*Applications will be reviewed on a rolling- basis.
A research opportunity is available in the Division of Medication Error Prevention and Analysis II (DMEPA II), Office of Medication Error Prevention and Risk Management (OMEPRM), Office of Surveillance and Epidemiology (OSE), Center for Drug Evaluation and Research (CDER), Food and Drug Administration (FDA) located in Silver Spring, Maryland. CDER performs an essential public health task by making sure that safe and effective drugs are available to improve the health of people in the United States. As part of the FDA, CDER regulates over- the-counter and prescription drugs, including biological therapeutics and generic drugs.
Formal training will be provided at the Institute for Safe Medication Practices (ISMP) and FDA where the participant will gain knowledge in Root Cause Analysis (RCA), Failure Mode and Effects Analysis (FMEA), and other risk-assessment tools and methods. The research project will provide hands-on experience on analyzing medication error, use error reports received in the ISMP Medication Reporting Program and the FDA Adverse Event Reporting System, and will gain knowledge of drug name displays in various HealthIT systems and advance regulatory science in reviewing proposed proprietary name in a HealthIT environment. The mentor will aid the participant to develop the specific research methodology, guide the participant through analyzing the research findings, and apply the findings to regulatory review.

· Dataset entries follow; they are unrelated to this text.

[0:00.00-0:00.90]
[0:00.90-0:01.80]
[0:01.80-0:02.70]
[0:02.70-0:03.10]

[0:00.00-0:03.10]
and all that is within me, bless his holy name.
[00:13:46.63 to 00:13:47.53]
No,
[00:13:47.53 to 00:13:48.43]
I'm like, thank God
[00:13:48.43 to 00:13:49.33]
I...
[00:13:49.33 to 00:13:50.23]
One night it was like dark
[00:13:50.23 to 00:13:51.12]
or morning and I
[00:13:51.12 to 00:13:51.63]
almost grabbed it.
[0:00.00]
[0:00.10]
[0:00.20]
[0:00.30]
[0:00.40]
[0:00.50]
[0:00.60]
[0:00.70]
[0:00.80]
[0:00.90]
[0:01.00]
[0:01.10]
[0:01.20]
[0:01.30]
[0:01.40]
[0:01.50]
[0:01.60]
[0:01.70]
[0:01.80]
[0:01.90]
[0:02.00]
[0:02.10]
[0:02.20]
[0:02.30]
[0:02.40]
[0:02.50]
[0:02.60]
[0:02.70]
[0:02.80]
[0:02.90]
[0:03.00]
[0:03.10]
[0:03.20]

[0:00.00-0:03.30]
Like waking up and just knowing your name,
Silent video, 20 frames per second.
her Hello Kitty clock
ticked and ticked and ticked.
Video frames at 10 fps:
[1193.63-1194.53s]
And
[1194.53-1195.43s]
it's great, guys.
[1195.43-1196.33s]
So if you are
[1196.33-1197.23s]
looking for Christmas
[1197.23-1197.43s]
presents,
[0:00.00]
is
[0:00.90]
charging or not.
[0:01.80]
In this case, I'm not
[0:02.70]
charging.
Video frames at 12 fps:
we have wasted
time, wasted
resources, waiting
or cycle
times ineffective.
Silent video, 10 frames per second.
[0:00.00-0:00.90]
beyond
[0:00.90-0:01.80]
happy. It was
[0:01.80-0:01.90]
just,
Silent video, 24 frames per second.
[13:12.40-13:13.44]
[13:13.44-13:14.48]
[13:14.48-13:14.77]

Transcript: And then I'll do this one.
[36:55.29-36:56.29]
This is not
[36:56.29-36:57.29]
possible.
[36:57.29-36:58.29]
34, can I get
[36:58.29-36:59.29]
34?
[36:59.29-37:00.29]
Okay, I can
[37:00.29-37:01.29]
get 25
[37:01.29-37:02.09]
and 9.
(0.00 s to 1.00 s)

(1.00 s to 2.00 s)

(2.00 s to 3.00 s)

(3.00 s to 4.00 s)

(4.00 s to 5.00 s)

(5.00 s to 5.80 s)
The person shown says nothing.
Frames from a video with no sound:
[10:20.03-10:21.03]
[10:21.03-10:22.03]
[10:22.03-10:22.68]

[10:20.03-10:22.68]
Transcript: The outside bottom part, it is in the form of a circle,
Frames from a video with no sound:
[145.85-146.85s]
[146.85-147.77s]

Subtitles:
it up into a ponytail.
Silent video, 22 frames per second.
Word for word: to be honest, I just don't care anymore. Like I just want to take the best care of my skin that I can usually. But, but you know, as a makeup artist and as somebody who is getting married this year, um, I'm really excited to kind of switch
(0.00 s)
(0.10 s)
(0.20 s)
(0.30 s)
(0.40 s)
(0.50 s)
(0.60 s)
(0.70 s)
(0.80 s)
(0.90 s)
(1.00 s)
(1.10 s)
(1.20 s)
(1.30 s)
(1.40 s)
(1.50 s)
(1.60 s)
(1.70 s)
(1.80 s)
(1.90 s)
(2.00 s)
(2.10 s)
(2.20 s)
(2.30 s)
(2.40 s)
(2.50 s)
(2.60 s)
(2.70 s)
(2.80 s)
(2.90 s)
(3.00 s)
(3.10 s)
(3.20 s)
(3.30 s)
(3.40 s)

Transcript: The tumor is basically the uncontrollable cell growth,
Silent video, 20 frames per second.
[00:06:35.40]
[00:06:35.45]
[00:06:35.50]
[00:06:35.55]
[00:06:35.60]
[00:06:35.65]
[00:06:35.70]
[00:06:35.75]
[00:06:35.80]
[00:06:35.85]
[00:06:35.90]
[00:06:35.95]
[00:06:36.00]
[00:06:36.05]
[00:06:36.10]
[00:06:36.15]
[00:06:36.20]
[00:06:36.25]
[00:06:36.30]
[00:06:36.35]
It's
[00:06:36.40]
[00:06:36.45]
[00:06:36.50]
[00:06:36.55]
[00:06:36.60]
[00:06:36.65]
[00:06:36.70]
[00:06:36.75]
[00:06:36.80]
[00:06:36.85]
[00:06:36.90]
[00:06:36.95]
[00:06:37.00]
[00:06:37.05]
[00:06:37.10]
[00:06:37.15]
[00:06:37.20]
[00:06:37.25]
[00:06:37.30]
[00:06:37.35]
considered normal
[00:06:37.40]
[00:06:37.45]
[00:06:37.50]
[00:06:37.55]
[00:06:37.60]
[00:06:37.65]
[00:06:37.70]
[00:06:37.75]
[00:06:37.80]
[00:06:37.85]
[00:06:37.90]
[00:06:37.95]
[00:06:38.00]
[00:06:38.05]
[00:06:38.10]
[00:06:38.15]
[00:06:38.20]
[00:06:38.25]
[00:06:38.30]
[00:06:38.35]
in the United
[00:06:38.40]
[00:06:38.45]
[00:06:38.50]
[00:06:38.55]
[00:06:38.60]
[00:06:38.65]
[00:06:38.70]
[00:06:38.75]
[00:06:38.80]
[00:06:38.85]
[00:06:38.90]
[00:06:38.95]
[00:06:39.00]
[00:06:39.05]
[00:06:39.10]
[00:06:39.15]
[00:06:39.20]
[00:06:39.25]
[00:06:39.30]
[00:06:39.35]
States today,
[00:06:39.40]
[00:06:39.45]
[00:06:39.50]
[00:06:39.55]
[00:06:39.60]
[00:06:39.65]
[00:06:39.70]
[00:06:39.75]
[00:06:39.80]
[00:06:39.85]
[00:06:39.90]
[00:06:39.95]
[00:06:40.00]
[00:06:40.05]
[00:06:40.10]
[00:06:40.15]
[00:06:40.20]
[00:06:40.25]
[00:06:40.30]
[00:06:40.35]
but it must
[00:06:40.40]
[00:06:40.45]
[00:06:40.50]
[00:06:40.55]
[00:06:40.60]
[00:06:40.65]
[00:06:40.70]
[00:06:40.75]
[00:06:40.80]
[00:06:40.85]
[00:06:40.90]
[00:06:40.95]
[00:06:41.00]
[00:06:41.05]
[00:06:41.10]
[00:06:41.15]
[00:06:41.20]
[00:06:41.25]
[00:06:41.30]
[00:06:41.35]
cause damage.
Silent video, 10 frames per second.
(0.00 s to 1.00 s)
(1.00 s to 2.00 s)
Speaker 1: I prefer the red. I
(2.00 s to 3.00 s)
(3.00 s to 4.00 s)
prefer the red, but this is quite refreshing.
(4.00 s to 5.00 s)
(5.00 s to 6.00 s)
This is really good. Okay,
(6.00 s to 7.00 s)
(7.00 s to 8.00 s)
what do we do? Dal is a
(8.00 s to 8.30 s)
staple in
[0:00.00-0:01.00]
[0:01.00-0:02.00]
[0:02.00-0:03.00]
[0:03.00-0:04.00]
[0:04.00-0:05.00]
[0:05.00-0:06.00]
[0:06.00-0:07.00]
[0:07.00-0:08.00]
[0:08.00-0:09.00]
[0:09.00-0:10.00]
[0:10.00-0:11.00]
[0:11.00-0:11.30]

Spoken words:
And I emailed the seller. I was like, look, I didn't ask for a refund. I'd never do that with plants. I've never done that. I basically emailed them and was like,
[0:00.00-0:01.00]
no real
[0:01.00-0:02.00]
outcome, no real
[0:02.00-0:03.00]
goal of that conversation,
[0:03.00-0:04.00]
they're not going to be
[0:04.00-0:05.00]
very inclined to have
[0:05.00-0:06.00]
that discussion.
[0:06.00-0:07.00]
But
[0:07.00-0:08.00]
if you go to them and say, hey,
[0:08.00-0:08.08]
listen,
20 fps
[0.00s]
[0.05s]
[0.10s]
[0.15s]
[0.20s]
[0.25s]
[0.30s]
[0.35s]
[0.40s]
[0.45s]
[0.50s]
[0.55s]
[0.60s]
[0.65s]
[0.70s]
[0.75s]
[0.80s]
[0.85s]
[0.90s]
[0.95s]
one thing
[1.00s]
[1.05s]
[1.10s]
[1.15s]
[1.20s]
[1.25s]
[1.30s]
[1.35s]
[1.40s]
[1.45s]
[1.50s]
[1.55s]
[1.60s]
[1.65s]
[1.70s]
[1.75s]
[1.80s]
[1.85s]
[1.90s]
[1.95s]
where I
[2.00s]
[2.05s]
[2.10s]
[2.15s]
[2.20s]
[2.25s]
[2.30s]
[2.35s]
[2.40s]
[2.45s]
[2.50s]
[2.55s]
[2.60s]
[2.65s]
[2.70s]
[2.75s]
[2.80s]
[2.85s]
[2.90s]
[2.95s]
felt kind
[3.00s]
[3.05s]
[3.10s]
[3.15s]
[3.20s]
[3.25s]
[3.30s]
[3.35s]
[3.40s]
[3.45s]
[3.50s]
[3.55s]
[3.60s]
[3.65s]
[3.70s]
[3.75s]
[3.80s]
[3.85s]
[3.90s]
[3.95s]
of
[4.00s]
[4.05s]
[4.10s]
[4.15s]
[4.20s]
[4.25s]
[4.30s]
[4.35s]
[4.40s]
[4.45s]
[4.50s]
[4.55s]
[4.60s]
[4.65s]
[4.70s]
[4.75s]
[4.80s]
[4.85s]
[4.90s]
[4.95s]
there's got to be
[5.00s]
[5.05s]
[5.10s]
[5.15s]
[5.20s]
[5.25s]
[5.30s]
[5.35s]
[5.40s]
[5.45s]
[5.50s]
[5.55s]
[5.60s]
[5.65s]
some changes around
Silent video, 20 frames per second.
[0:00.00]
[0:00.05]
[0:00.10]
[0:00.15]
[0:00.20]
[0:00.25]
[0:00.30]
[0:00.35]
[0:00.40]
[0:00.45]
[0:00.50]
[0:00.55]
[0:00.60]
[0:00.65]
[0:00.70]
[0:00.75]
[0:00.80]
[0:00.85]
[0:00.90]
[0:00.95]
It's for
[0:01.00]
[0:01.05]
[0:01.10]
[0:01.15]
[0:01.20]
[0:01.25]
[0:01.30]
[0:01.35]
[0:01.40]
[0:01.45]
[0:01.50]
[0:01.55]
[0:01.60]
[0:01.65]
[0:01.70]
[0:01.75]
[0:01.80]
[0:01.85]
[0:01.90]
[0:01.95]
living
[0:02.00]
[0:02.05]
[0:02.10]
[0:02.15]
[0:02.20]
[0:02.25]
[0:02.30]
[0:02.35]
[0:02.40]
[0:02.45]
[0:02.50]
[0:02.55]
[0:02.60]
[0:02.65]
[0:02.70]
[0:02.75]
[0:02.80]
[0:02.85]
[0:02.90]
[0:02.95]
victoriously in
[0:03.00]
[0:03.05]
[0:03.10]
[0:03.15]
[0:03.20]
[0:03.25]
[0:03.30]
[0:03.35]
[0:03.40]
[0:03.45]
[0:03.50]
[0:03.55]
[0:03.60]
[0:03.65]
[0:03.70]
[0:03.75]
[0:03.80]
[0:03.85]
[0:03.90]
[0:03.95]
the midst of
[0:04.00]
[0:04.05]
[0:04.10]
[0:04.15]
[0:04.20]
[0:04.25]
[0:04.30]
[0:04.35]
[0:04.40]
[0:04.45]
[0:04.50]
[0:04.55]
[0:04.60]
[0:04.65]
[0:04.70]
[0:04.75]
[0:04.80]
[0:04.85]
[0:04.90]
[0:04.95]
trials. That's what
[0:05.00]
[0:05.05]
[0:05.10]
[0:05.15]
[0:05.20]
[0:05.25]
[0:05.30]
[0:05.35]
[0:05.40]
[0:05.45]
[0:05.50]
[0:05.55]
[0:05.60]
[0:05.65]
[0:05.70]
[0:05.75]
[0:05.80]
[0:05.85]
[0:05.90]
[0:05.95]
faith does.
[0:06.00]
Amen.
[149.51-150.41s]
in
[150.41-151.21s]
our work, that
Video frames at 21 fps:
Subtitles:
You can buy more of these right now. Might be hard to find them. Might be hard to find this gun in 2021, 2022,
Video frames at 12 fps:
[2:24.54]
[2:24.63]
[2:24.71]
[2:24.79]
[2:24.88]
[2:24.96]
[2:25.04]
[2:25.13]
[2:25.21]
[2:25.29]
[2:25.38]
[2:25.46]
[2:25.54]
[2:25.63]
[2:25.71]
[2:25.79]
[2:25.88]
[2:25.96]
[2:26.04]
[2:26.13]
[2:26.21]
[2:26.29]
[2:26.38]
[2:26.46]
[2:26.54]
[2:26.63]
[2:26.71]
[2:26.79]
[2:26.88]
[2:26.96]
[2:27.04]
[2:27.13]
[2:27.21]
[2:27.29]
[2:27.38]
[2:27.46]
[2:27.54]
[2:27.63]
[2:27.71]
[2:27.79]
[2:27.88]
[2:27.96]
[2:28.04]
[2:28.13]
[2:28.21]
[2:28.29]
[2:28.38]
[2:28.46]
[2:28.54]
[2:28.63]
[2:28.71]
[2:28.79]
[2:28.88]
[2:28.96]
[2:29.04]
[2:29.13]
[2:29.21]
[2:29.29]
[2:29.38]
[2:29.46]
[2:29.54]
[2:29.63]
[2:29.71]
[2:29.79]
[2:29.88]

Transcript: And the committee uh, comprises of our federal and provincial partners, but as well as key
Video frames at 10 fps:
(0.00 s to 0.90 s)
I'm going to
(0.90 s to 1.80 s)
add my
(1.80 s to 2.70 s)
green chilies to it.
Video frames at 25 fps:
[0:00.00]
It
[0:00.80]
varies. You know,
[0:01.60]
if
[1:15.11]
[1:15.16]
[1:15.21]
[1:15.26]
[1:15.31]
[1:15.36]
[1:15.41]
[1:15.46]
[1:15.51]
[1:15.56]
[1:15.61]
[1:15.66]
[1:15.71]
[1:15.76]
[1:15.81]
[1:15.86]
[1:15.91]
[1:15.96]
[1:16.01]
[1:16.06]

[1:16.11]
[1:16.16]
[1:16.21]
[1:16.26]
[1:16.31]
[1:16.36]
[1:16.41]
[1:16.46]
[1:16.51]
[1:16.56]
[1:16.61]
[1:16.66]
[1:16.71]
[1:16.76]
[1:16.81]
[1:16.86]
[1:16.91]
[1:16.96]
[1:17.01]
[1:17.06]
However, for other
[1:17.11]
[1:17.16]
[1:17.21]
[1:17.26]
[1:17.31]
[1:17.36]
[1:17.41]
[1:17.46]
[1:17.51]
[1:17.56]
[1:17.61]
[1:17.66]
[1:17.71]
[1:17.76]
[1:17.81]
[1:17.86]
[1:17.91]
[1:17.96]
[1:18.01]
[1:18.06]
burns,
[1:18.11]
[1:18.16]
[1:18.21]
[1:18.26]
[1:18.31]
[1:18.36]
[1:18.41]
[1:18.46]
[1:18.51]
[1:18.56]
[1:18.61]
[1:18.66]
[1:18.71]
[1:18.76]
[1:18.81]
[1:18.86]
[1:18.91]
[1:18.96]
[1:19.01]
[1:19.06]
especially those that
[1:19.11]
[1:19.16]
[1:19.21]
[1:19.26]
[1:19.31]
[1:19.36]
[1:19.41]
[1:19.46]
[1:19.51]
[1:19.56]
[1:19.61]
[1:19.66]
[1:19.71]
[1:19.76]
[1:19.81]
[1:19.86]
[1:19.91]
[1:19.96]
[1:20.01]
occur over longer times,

This program, administered by ORAU through its contract with the U.S. Department of Energy to manage the Oak Ridge Institute for Science and Education, was established through an interagency agreement between DOE and FDA. The initial appointment is for 12 months. The participant will receive a monthly stipend commensurate with educational level and experience. Proof of health insurance is required for participation in this program. The appointment is full-time at FDA. Participants do not become employees of FDA, DOE or the program administrator, and there are no employment- related benefits.
Completion of a successful background investigation by the Office of Personnel Management is required for an applicant to be on-boarded at FDA. OPM can complete a background investigation only for individuals, including non-US Citizens, who have resided in the US for a total of three of the past five years.
FDA requires ORISE participants to read and sign their FDA Education and Training Agreement within 30 days of his/her start date, setting forth the conditions and expectations for his/her educational appointment at the agency. This agreement covers such topics as the following:
- Non-employee nature of the ORISE appointment; - Prohibition on ORISE Fellows performing inherently governmental functions; - Obligation of ORISE Fellows to convey all necessary rights to the FDA regarding intellectual property conceived or first reduced to practice during their fellowship; - The fact that research materials and laboratory notebooks are the property of the FDA; - ORISE fellow’s obligation to protect and not to further disclose or use non-public information.